Assuming that the agreement between the parties and the representations made to others while in Texas sufficiently meets two requirements of the statute, it is questionable whether the brief visit satisfies the third requirement of cohabitation within that state. Such provision could easily be construed as a self-imposed jurisdictional limitation to prevent mere transients from declaring themselves legally married under Texas law. A similar view was taken by this court in Estate of Enoch, 52 Ill. App.2d 39, 201 N.E.2d 682, where a two week sojourn to Colorado failed to establish the requisite cohabitation for a common-law marriage.

• 4 We find no error in the court's determination that petitioner was not the common-law widow of decedent.

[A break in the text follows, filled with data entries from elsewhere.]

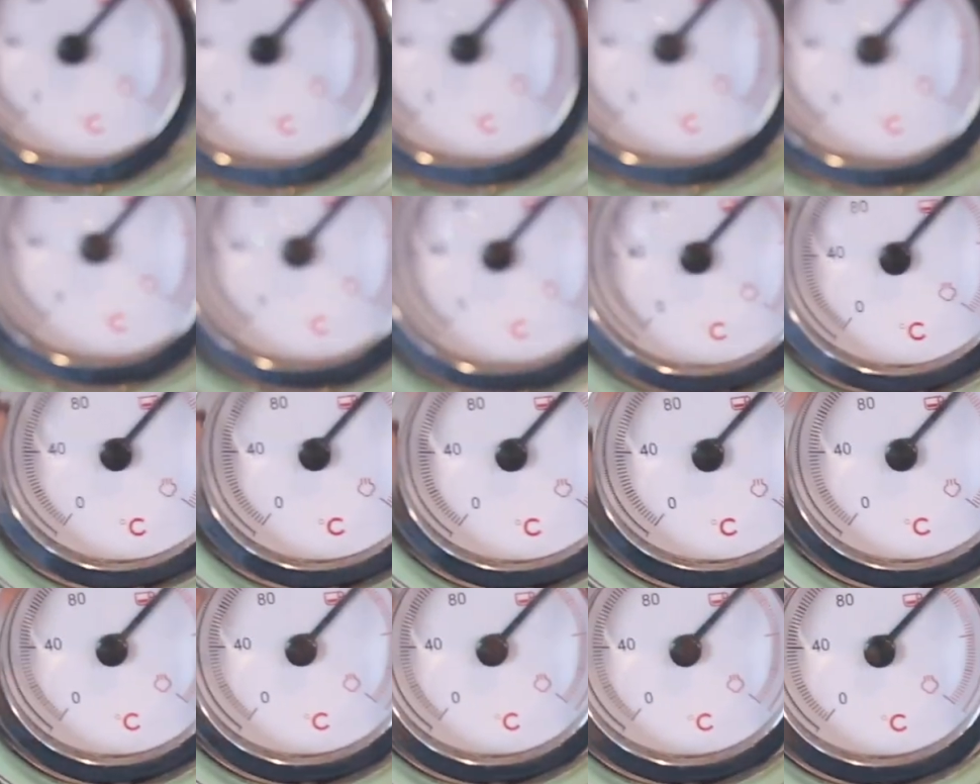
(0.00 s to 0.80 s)
think it's
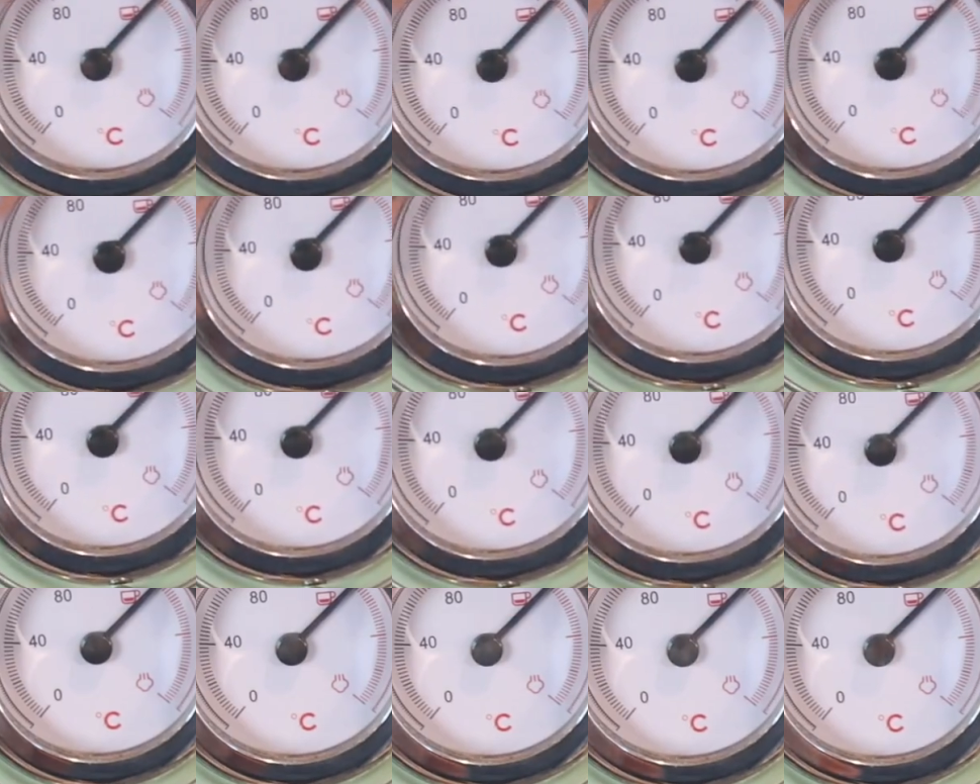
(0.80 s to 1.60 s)
steam lights. I
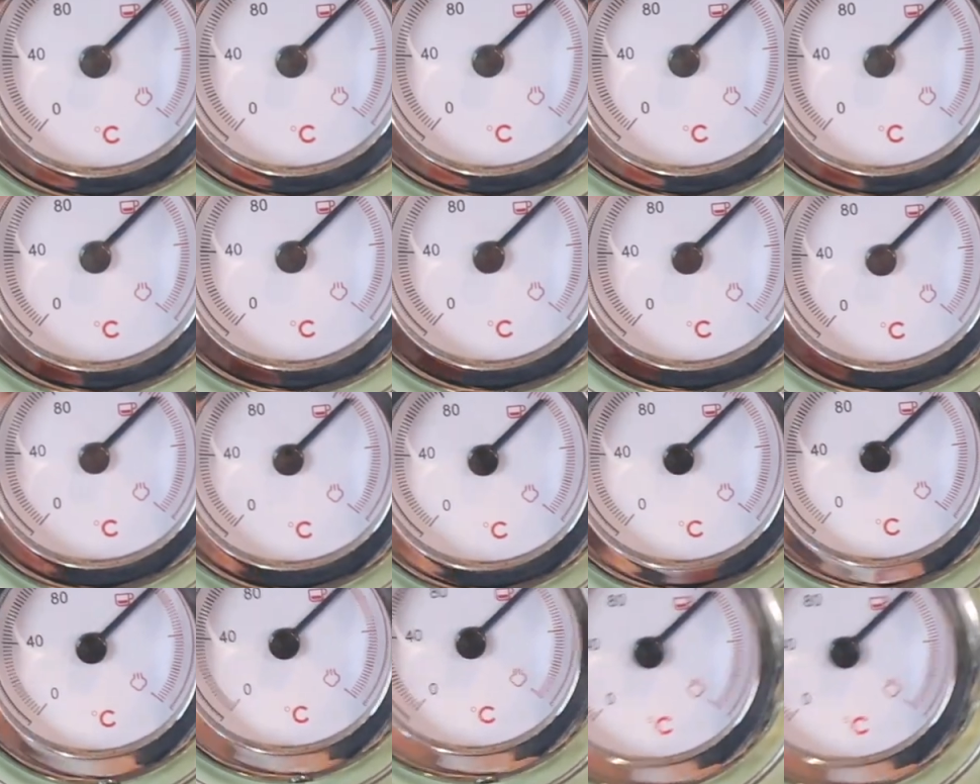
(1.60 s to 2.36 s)
don't know if you can see it or not.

The second question presented is whether an inter vivos gift was made by the decedent to petitioner of the contents of a certain safe deposit box. On November 25, 1969, the decedent and petitioner executed a leasing agreement with the Uptown Safe Deposit Company. The terms of the agreement gave corenter status to the parties and thereby entitled access to either. Previously, the box was solely in the name of the decedent. Decedent also gave petitioner one of two keys, retaining the other for himself. Petitioner testified, without objection, that decedent had expressed a desire that she have the contents therein. It is urged that this court find these acts as having constituted a valid inter vivos gift.

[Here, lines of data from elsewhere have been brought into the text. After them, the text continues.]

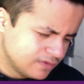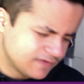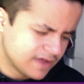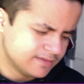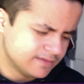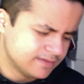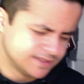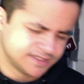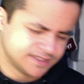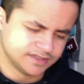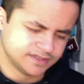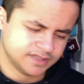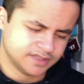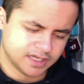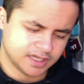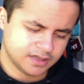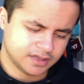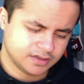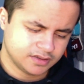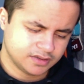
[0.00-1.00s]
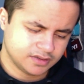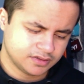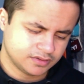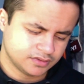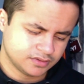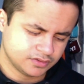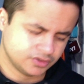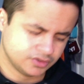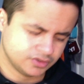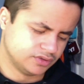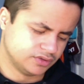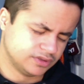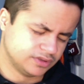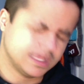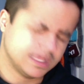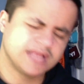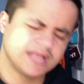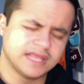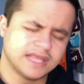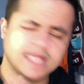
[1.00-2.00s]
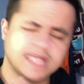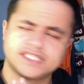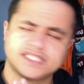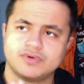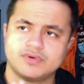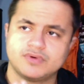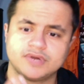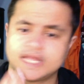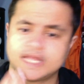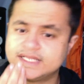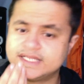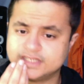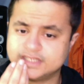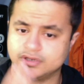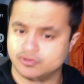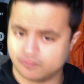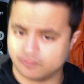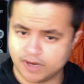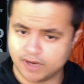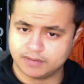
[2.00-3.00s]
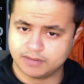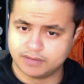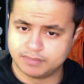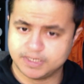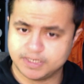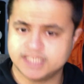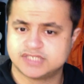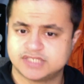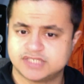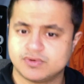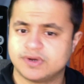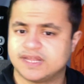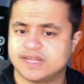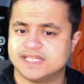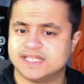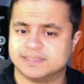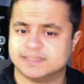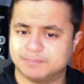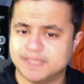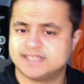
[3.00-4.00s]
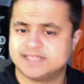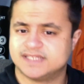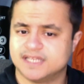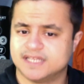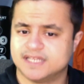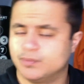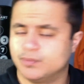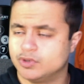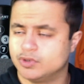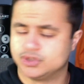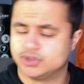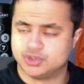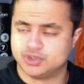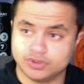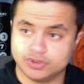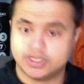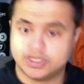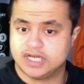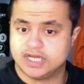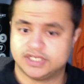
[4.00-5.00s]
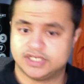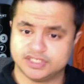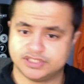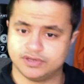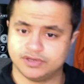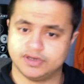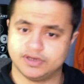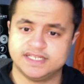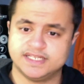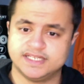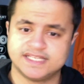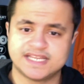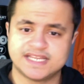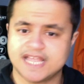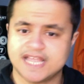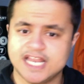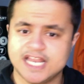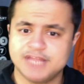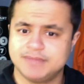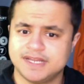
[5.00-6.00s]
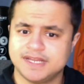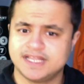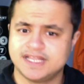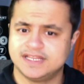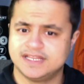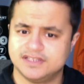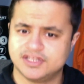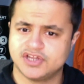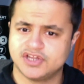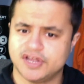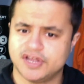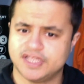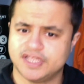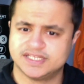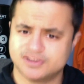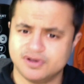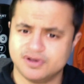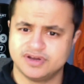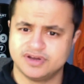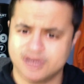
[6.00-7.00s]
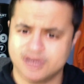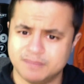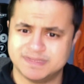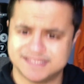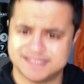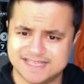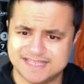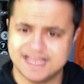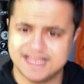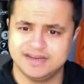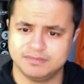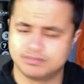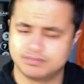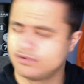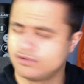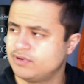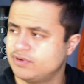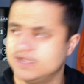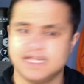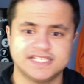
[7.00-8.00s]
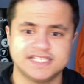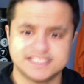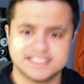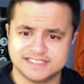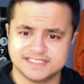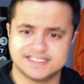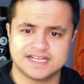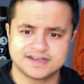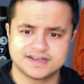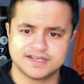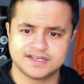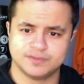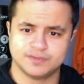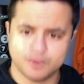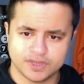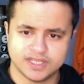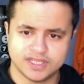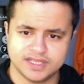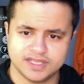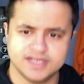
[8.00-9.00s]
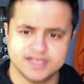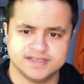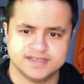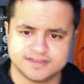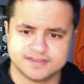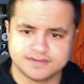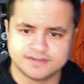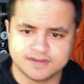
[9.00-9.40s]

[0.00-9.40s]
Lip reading: Everton, yeah, their squad isn't great, but their squad is better than what Sean Dyche is doing. He said Illiman Ndiaye is not a number 10. Bro, that's exactly what he is.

• 5, 6 The necessary prerequisites for a valid inter vivos gift are present donative intent of the donor, delivery of the gift to the donee and acceptance of the gift by the donee. (Richardson v. Richardson, 148 Ill. 563, 36 N.E. 608.) It is clear that constructive delivery is permissible, as by a key (Oliver v. Crook, 321 Ill. App. 55, 52 N.E.2d 453), and a gift will be sustained if the delivery divests the donor of possession and dominion over it and invests the donee with the only means by which possession may be obtained. See Oliver, also Suchy v. Hajicak, 364 Ill. 502, 4 N.E.2d 836.

The undisputed facts here demonstrate that the delivery was not completed until Leonard Stahl's death. At any time prior to his death he had the ability to withdraw the contents of the safe deposit box by virtue of the duplicate key and therefore a sufficient delivery was negated. (Estate of Wilson, 404 Ill. 207, 88 N.E.2d 662.) We note also from the record certain facts which cast doubt on decedent's donative intent. He did not have the government bonds in the box reissued in the name of petitioner and she did not enter the box until after his death, 15 months after she became a corenter, nor did she otherwise attempt to exercise any control over the contents of the box prior to his death. Estate of Kloss, 57 Ill. App.2d 118, 207 N.E.2d 92.

• 7 Petitioner having failed to establish by clear and convincing evidence the alleged gift (Schramm v. Schramm, 13 Ill.2d 281, 148 N.E.2d 799), leaves the conclusion that the decedent did not effectuate a valid inter vivos gift.

For the reasons stated, we affirm the order of the circuit court.


DRUCKER, P.J., and LORENZ, J., concur.